When good research changes nothing

The problem isn’t always the insight. It’s what the insight runs into once it’s shared.

Sometimes market research does exactly what it’s supposed to do. The findings are clear, the pattern is real… and yet the client’s decision still doesn’t reflect what was learned.

Most of us have seen this happen. And when it does, it’s easy to blame the usual things: Maybe the story wasn’t compelling enough. Maybe stakeholders interpreted it differently. Maybe the recommendations weren’t sharp enough.

But thinking back on certain projects, I’ve started to notice a pattern.

  • In one study, I was asked to conduct qualitative research using a discussion guide built by pulling questions directly from a survey. Participants struggled, not because they had nothing to say, but because the questions didn’t match how they actually think about the topic.
  • In another, a new product concept resonated with customers, but the advertising had already been developed. None of the directions really worked, yet the team still had to pick one. What came out of the process wasn’t a strong decision so much as the “least bad” choice.
  • And in another project, participants kept raising the same issue on their own. It clearly mattered to them. But it was also something the organization wasn’t prepared to deal with. The finding made the room uncomfortable, and that discomfort told its own story.

On the surface, these are very different situations. But they point to the same thing. By the time the findings are presented, a surprising amount has already been decided. The research has been framed a certain way. The questions have been narrowed. Sometimes there are topics no one wants to touch.
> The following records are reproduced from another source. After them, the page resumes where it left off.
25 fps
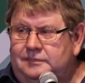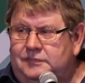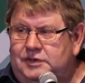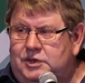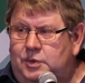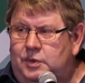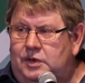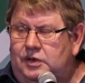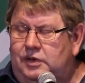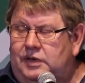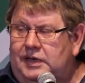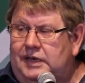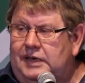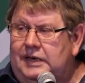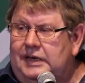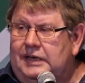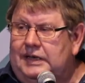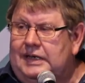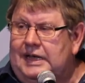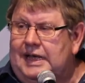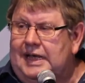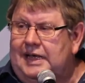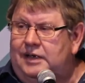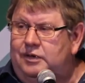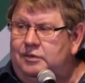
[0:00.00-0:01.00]
So we're looking at a
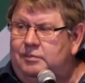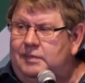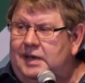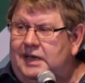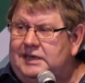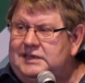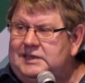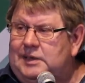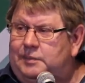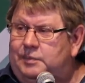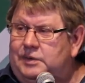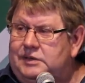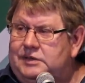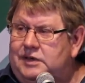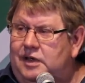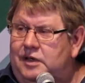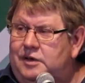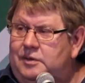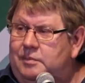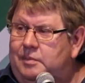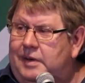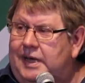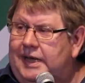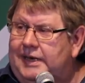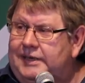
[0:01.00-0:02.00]
guy who makes up his
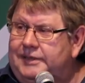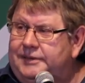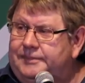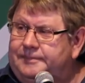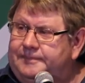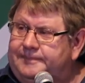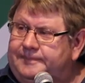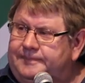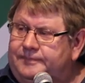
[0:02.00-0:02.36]
own mind.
And sometimes, more quietly, there are things the organization just isn’t ready to hear.

One way I’ve started to think about it is that insights don’t just land in organizations – they run into things.

Sometimes what they run into is a decision that’s already been made. Sometimes it’s an investment that’s too far along to revisit. And sometimes it’s something the organization isn’t ready to hear. In that context, the question becomes not just “is this insight right?” but “what is this insight going to run into?”

I’ve found it can be useful to think about that ahead of time. What existing decisions, assumptions, or constraints might this challenge? Because that often shapes whether the insight has any real chance of being used.

It has also changed how I think about the goal of the work. Early on, I probably would have said the goal is to get the insight exactly right. Over time, I’ve come to think the goal is to make the insight usable.

And in some cases, that means using the insight to open a conversation rather than close one. Especially when it touches on something sensitive, presenting it as something to explore can create more movement than presenting it as a final answer.

Some client-side researchers see value in bringing in an outside consultant for this reason. It’s not just about a fresh perspective. An external voice can say things that are harder to say internally, which can create space for the insight to be heard. (Or, at times, take the heat for it!)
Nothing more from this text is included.